The data:
◆ ◆ ◆ ◆
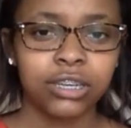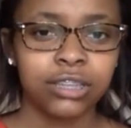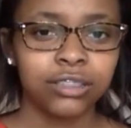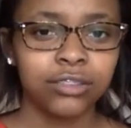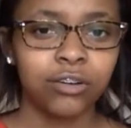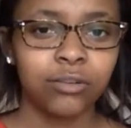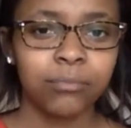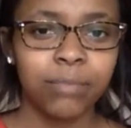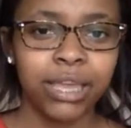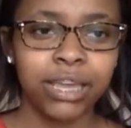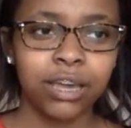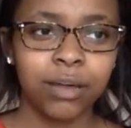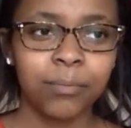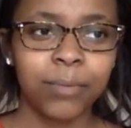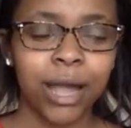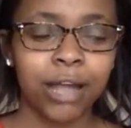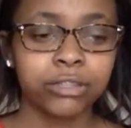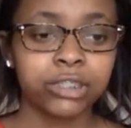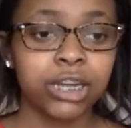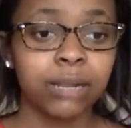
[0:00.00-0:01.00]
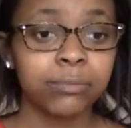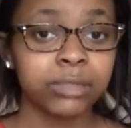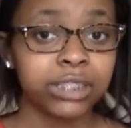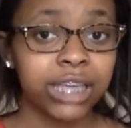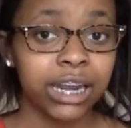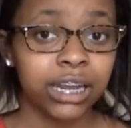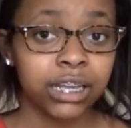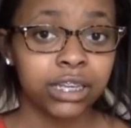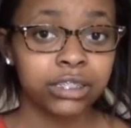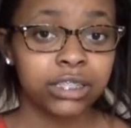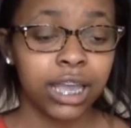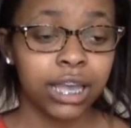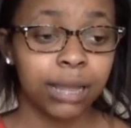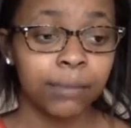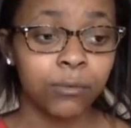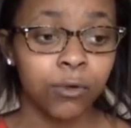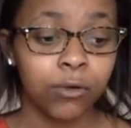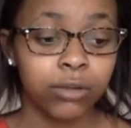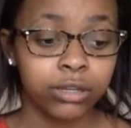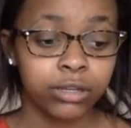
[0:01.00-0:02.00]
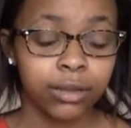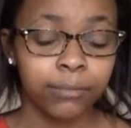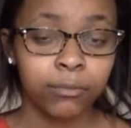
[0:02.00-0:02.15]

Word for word: little makeup pouch, and I'm excited because like I'm going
◆ ◆ ◆ ◆
Description of the task: Please write the material out again exactly as shown above, minus any pictures.

Final answer:
[0:00.00-0:01.00]
[0:01.00-0:02.00]
[0:02.00-0:02.15]

Word for word: little makeup pouch, and I'm excited because like I'm going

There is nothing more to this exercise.